### Provided data
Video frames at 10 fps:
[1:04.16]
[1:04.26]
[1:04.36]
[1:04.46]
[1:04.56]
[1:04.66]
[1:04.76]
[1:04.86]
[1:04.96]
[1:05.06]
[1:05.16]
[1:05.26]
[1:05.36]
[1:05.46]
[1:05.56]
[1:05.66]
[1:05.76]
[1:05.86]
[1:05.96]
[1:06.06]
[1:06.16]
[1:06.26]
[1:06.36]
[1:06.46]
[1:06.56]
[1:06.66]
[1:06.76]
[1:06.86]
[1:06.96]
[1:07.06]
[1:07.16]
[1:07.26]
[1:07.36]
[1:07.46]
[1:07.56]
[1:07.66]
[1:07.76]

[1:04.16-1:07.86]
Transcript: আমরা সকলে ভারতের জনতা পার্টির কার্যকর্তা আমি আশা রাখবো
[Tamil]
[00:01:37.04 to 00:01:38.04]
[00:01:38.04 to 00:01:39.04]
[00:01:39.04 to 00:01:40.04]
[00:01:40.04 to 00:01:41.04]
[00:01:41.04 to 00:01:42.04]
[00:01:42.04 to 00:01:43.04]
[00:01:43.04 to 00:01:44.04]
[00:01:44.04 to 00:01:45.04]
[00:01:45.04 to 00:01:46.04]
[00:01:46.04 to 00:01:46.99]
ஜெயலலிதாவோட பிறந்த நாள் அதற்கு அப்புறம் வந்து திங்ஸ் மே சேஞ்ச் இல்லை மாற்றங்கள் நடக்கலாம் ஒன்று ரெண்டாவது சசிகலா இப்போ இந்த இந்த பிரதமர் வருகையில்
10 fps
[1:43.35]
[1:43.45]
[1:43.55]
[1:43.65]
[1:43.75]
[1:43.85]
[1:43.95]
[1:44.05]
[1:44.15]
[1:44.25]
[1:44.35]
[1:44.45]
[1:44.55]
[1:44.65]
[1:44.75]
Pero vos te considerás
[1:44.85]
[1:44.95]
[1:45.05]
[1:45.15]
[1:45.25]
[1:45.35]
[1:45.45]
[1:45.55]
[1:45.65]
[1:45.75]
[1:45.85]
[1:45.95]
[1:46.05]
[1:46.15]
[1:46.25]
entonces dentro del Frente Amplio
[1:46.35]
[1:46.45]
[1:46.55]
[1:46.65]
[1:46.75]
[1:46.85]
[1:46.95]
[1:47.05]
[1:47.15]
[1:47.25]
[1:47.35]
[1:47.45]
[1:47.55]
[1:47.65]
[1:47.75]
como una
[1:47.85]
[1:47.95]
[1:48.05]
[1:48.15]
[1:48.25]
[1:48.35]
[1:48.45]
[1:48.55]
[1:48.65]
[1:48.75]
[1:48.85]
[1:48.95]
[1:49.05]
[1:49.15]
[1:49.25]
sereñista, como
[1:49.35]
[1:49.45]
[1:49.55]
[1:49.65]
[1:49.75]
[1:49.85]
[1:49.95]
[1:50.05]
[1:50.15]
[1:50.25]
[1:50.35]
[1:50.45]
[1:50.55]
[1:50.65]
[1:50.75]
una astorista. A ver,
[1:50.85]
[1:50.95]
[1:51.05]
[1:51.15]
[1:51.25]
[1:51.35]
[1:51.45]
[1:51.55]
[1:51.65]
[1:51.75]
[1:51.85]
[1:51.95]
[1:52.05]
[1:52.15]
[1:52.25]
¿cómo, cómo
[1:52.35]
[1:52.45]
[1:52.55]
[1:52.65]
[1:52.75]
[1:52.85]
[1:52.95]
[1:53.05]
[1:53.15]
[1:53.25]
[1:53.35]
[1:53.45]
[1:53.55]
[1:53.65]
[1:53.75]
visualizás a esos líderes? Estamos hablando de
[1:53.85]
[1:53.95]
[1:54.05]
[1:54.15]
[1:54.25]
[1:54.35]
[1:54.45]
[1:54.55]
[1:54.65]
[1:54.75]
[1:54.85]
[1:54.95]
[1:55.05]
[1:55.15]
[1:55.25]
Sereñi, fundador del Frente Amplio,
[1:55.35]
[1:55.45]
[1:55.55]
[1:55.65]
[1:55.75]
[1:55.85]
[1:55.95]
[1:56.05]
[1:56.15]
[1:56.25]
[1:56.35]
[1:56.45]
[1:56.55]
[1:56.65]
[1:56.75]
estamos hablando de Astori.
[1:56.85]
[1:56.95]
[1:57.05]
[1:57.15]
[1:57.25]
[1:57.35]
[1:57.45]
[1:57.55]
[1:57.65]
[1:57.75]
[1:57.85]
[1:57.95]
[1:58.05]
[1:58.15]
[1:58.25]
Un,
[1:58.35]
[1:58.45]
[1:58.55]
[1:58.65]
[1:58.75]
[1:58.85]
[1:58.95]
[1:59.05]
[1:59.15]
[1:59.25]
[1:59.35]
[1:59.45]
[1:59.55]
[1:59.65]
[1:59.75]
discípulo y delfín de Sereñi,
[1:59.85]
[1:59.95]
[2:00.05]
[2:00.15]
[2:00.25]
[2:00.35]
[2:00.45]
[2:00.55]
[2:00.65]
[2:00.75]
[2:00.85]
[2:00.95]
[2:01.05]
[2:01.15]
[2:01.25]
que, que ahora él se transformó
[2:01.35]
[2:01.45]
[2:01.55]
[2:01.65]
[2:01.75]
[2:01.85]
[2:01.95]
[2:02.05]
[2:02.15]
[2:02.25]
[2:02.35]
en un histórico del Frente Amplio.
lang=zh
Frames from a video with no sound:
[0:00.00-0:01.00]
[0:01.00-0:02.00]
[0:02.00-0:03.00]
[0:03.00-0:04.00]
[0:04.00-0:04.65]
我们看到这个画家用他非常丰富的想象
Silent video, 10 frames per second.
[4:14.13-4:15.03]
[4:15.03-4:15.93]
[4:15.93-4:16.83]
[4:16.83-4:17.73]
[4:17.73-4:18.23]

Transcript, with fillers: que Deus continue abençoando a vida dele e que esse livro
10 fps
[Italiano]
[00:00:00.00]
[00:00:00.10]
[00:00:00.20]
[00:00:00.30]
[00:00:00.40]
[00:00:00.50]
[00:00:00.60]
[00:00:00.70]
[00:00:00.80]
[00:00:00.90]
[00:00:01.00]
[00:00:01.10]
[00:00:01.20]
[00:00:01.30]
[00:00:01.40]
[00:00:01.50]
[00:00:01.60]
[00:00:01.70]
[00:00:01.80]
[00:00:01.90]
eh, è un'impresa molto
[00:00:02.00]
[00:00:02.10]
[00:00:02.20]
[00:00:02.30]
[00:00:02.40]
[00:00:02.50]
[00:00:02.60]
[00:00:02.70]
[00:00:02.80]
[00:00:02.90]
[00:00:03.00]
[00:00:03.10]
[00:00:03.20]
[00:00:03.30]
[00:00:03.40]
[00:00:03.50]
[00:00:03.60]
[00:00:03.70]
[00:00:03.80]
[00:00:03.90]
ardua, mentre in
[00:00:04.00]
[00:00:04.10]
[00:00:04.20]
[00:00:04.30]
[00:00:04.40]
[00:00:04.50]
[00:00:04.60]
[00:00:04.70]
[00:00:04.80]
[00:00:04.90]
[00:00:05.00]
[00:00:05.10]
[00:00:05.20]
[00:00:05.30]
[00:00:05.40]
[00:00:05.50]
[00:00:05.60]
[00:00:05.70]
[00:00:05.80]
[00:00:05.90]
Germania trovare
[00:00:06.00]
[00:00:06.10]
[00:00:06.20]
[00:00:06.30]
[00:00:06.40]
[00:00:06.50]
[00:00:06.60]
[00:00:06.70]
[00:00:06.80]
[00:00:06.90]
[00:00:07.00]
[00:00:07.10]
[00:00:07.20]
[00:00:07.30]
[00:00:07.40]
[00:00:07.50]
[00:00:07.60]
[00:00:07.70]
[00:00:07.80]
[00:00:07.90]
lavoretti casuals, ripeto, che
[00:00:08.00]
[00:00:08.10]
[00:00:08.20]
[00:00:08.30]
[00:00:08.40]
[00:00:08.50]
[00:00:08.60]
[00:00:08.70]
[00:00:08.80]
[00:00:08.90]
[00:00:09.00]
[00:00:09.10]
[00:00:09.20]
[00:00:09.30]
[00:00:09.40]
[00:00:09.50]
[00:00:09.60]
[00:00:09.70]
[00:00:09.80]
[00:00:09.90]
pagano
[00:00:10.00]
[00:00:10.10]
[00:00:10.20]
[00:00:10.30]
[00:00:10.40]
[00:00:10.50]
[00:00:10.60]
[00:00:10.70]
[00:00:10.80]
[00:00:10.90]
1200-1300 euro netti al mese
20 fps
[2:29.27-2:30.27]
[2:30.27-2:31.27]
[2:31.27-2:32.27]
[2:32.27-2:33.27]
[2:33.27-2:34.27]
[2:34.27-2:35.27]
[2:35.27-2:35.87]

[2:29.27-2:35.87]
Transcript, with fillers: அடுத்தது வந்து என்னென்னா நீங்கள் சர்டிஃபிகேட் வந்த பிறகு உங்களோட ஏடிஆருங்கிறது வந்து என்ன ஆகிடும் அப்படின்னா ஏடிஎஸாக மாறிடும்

### What you need to do
In the listing above, find the line containing "[00:00:09.00]", then reproduce it and each line after it through the end, exactly and with nothing added.

### Output for this task
[00:00:09.00]
[00:00:09.10]
[00:00:09.20]
[00:00:09.30]
[00:00:09.40]
[00:00:09.50]
[00:00:09.60]
[00:00:09.70]
[00:00:09.80]
[00:00:09.90]
pagano
[00:00:10.00]
[00:00:10.10]
[00:00:10.20]
[00:00:10.30]
[00:00:10.40]
[00:00:10.50]
[00:00:10.60]
[00:00:10.70]
[00:00:10.80]
[00:00:10.90]
1200-1300 euro netti al mese
20 fps
[2:29.27-2:30.27]
[2:30.27-2:31.27]
[2:31.27-2:32.27]
[2:32.27-2:33.27]
[2:33.27-2:34.27]
[2:34.27-2:35.27]
[2:35.27-2:35.87]

[2:29.27-2:35.87]
Transcript, with fillers: அடுத்தது வந்து என்னென்னா நீங்கள் சர்டிஃபிகேட் வந்த பிறகு உங்களோட ஏடிஆருங்கிறது வந்து என்ன ஆகிடும் அப்படின்னா ஏடிஎஸாக மாறிடும்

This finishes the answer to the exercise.